When TB and I were creating the character of Hope in The Love Project, we knew we needed to give her an awkward and embarrassing dating history. Between the two of us, this turned out to be absolutely no problem at all because as soon as we started reminiscing about our own experiences in bygone days, we knew we had enough material to last a lifetime. (You can read about TB’s experiences here).
For example, when I was in college, I agreed to go on a blind double date to an opera because my roommate’s date that night had a buddy pop into town at the last minute, and he didn’t want to leave him all alone. So, I got all dressed up. I mean, it was an opera, and I’d seen Richard Gere take Julia Roberts to an opera in Pretty Woman, so I was basically an expert on how these things were supposed to go, right? Dress, high heels, curling iron, and even makeup. No elbow-length white gloves but, otherwise, I went all out.

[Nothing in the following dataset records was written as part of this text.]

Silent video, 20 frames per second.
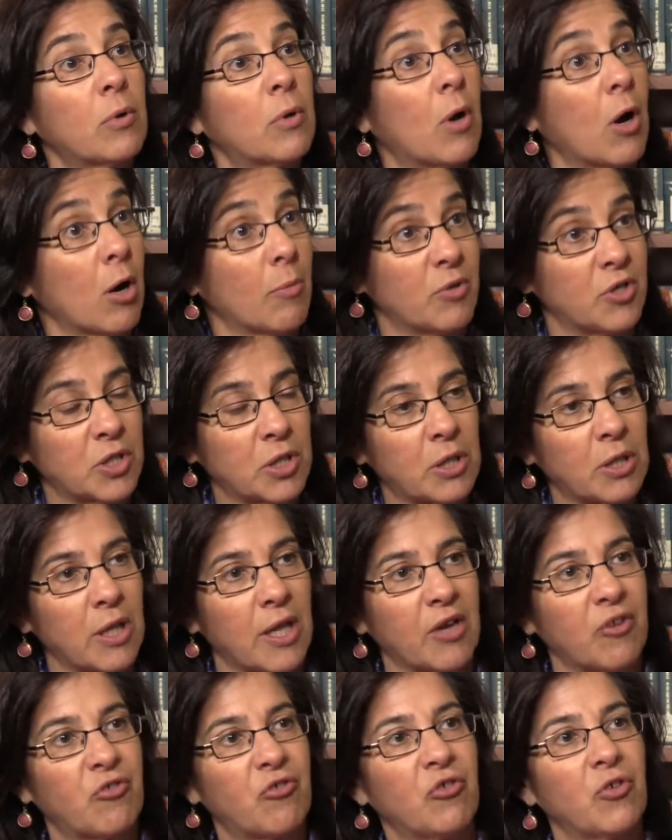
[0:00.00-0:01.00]
garbage
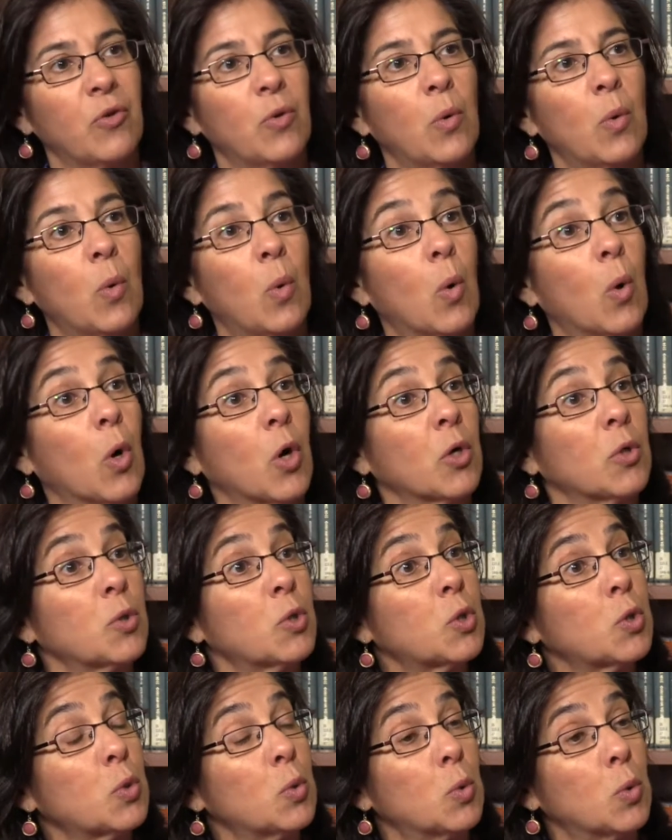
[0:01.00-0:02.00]
collection or
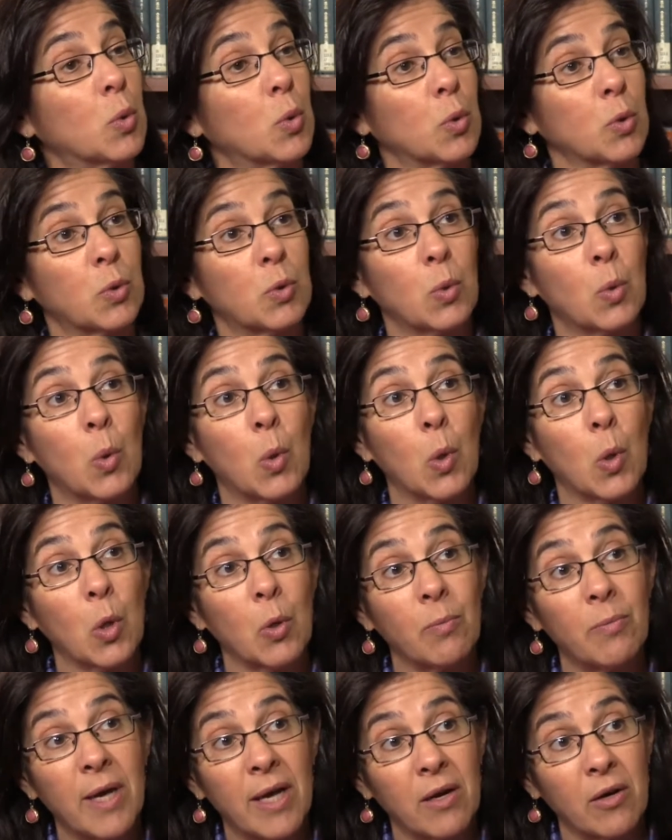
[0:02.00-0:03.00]
schools
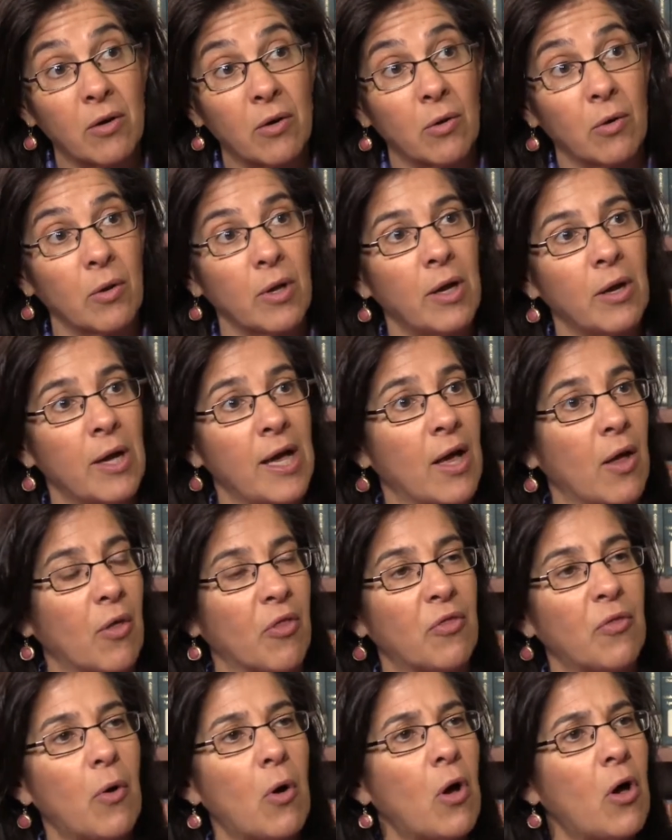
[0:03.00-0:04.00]
or medical
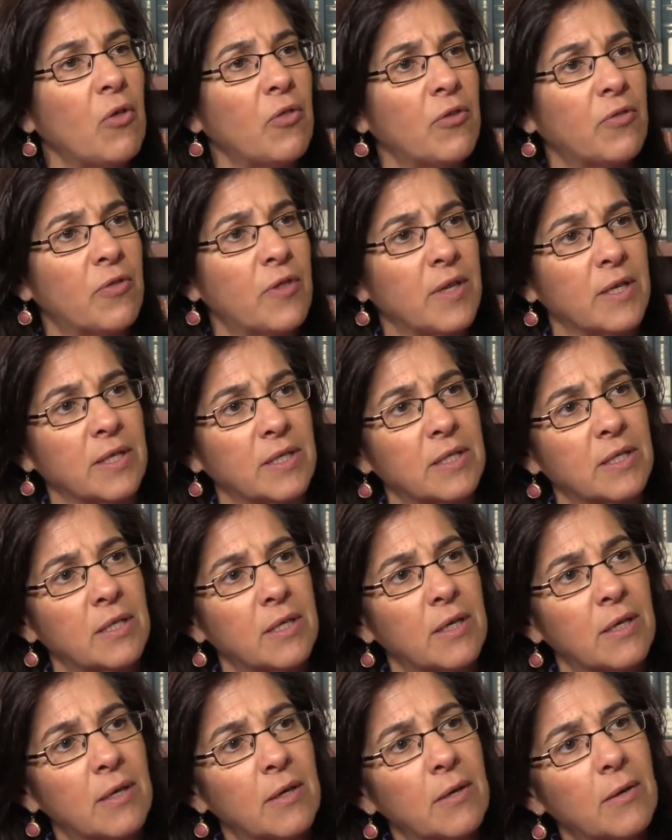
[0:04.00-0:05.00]
health, all the so things. So is
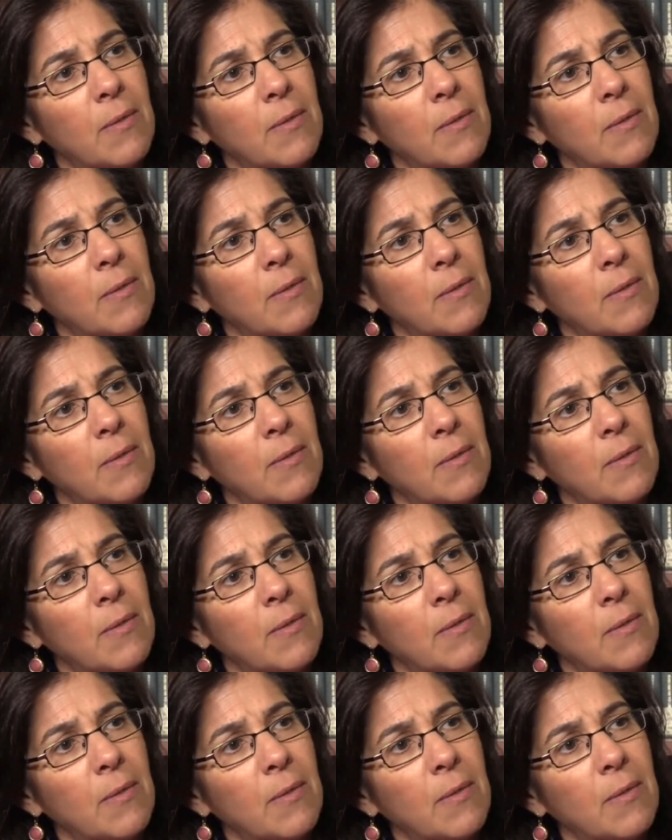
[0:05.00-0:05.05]
then the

Then the gentlemen arrived at our dorm, and my escort for the evening was wearing jeans, a plaid shirt, a pair of cowboy boots, and a belt buckle the size of Texas (which, incidentally, is where I went to college, in case you hadn’t guessed). Apparently, when his friend had told him they were “going out,” he’d simply filled in the blank and assumed his friend meant line dancing.
Have you heard the joke about the Texan who listens to both types of music: country and western? I’m pretty sure it’s based on a true story and also that this guy hadn’t actually known opera existed prior to this night. He suggested, twice, that maybe we could skip the opera and go line dancing instead.
Well, being new to Texas, I innocently asked, “What is line dancing?” I believe that was the precise moment his brain shut down, and he withdrew into an invisible protective cocoon for the rest of the night. And I’m just going to put it out there right now that this was probably my most successful college dating experience.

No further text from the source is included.